Как выяснится после, ни Дора, ни я не смогли принять непечатные слова и выражения как непременную составляющую лексикона «свободного от условностей и ханжества нового поколения». Вероятно, мы не были ни настолько свободными, ни настолько «современными», чтобы играючи — а то и с шиком или вызовом, как некоторые, и даже многие — произносить слова, которые у меня лично всегда ассоциировались с дном, беззаконием, опасностью тёмных подворотен, но никак не с романтикой, которой принадлежало понятие «свобода». Правда, со временем, когда меня перестанет шокировать и вгонять в краску любое услышанное матерное слово, когда я привыкну к тому, что это — лишь невинная часть молодёжной субкультуры, такой же невинный протест против лицемерных норм общества, в котором мы живём — как оказалось, ха-ха, этого я тоже очень долго не понимала! — когда увижу, что некоторым даже к лицу такая вольность, я попробую всё же освоить эту лексику. Но надолго меня не хватит. Всякий раз, отходя ко сну и по привычке перебирая в памяти прожитый день, я буду спотыкаться об эти неуклюжие потуги казаться своей среди тех, с кем связана моя жизнь на пять ближайших лет. Я буду краснеть в темноте ночи перед самой собой, перед папой, который — я была уверена — всё знает, видит и слышит, который ни разу на моей памяти не произнёс ни одного даже просто грубого слова. И однажды я решу: «хватит заигрывать с ними, пусть лучше они заигрывают с тобой, если им это надо!».

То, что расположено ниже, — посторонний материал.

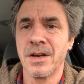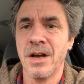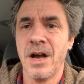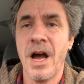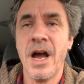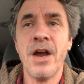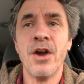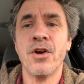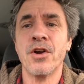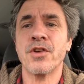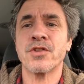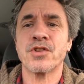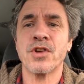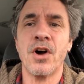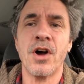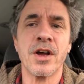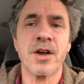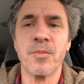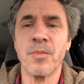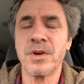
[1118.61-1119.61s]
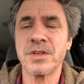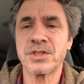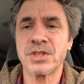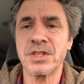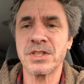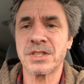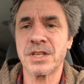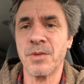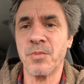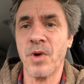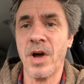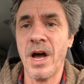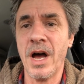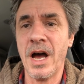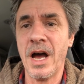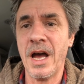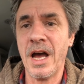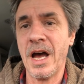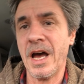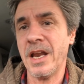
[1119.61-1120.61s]
I heard her talking once. She said, well,
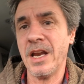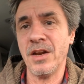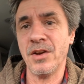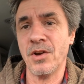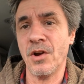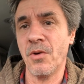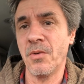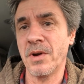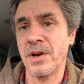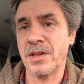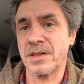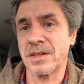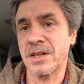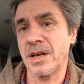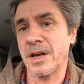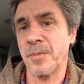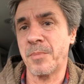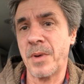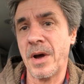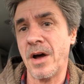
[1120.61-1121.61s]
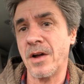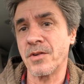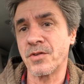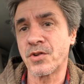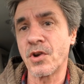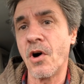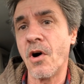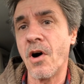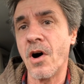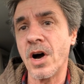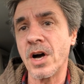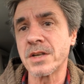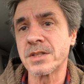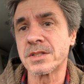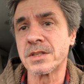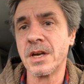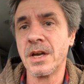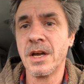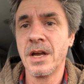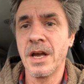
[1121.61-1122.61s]
I didn't know anything about
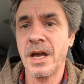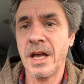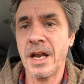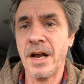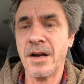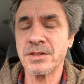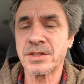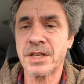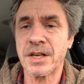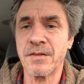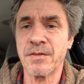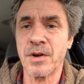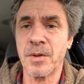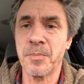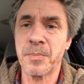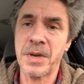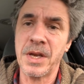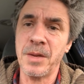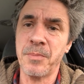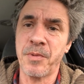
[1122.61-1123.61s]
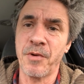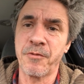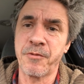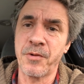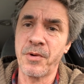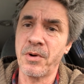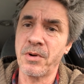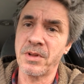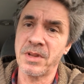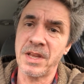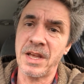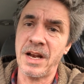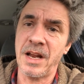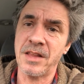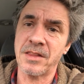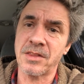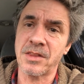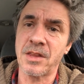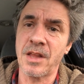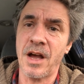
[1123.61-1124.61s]
dogs, and I was giving them people food, and
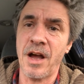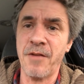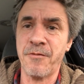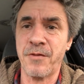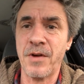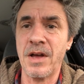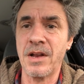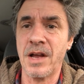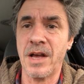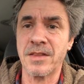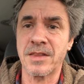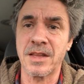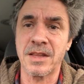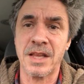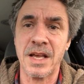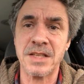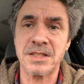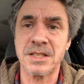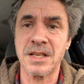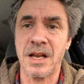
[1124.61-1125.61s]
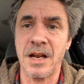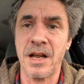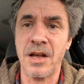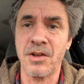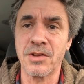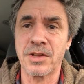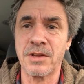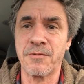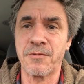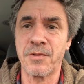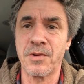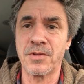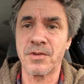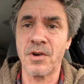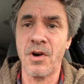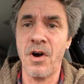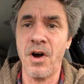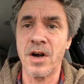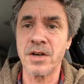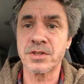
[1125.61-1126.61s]
then I found out that that's not healthy for
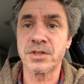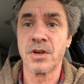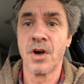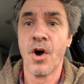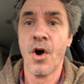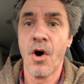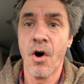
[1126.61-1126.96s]
dogs.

Возможно, именно тогда я впервые задумаюсь о понятиях «человек» и «социум», «свобода» и «долг», о том, где кончается одно и начинается другое, и где же в этом огромном мире, среди бесконечного числа взаимосвязей всего со всем моё собственное место. Скорей всего, именно тогда я впервые начала осознавать себя собой, а не частью своей семьи, которой когда-то были мама, папа и я, и понимать, что окружающий мир — это то место, в котором мне предстоит отныне жить.
Вот и общество моей тётушки — наших с Дорой тётушек — было частью этого большого, нового и неизведанного, и мы с жадным любопытством вглядывались во все его проявления.
Да, музыка… То обстоятельство, что «старики» секут в ней не меньше наших ровесников, возвышало их и в то же время уравнивало с нами. Музыка выполняла роль знака, меты, отличавших тебя и твоих единомышленников от всего остального мира. «Скажи мне, что ты слушаешь…» — буквально служило паролем для определения «свои» или «не свои». Дальше — уже среди «своих» — происходил отбор более высокого порядка: «как тебе новый состав тех-то?», «ты слышал последний альбом таких-то?» — и тому подобное. Правда, и к музыке этой я ещё пока имела лишь косвенное отношение: я не была знакома с ней так близко, как мои ровесники, мои нынешние сокурсники, которые, как оказалось, вообще знали гораздо больше меня и гораздо лучше меня ориентировались в этом многослойном мире и в этой неоднозначной жизни. Но музыка эта сразу тронула душу, а потом и покорила, заставив на время отодвинуть в сторону то, на чём выросла я — а это были любимые папой Окуджава, Высоцкий, Чеслав Немеи и Биттлз.
Разговоры друзей наших тётушек — в отличие от музыки — были не совсем и не во всём понятны нам, но мы хотели и старались быть причастными — мы впитывали всё, что могло послужить сближению с этим неведомым народом.
Хозяин квартиры, Антон, в те времена был широко известным в узких кругах театральным режиссёром. Учился он с нашими тётками на актёрском, но к концу учёбы все уже понимали, что это Богом меченый режиссёр. Теперь-то его знает весь цивилизованный мир, имеющий хоть какое-то касательство к театру.
Антон понравился мне сразу. Я увидела в нём папу с его добротой и жертвенностью, которые, как я теперь понимаю, являются признаком недюжинной силы духа. Хорошо скрываемая печаль таилась в глубине глаз — такая одинаковая у обоих! И особенно щемящая — почти на грани скорби — в те моменты, когда лицо озаряется улыбкой.
Ну вот, теперь надо про папу рассказать. И про маму, конечно, тоже…
Моё детство
Я помню постоянное напряжение в ожидании вечера: будет ли он мирным, спокойным или с грохотом рухнет в тартарары, надолго оставляя в душе чувство досады. Досады на себя — за то, что глупо, слепо, неистребимо верил в несбыточное счастье покоя, вместо того, чтобы быть готовым к правде жизни. И ещё пронзительное осознание незащищённости надолго оставалось в душе. Крепкие стены, надёжная крыша хранили тебя от дождя и мороза, и даже, наверняка, от бурь и землетрясений, но только не от таких эфемерных вещей, как чьё-то скверное настроение.